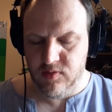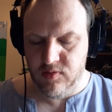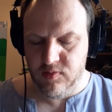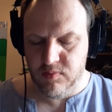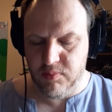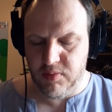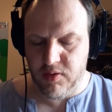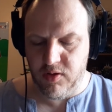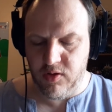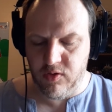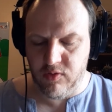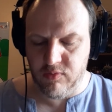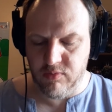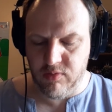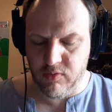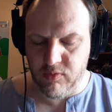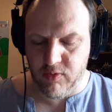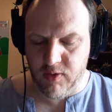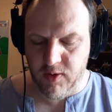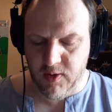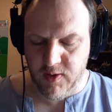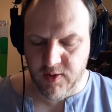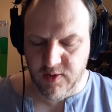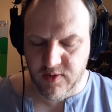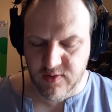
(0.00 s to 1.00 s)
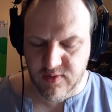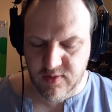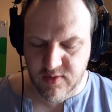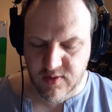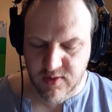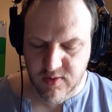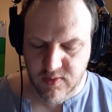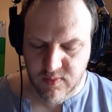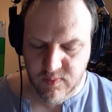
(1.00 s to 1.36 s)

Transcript: pulverized.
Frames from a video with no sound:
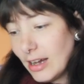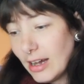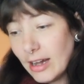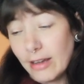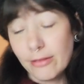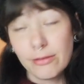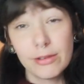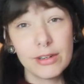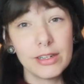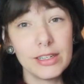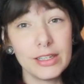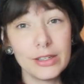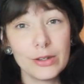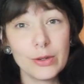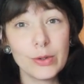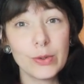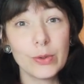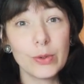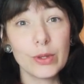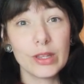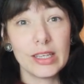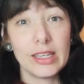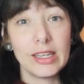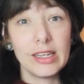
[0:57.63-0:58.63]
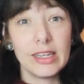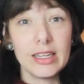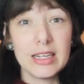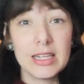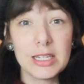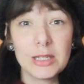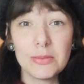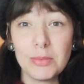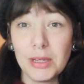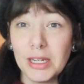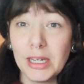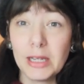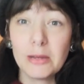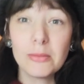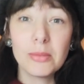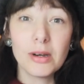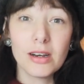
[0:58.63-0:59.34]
I really caught the spinning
== == ==
- _Work to be completed_: The entries are to be reproduced exactly, excluding any pictures they contain.

- _Response for this exercise_:
(0.00 s to 1.00 s)
(1.00 s to 1.36 s)

Transcript: pulverized.
Frames from a video with no sound:
[0:57.63-0:58.63]
[0:58.63-0:59.34]
I really caught the spinning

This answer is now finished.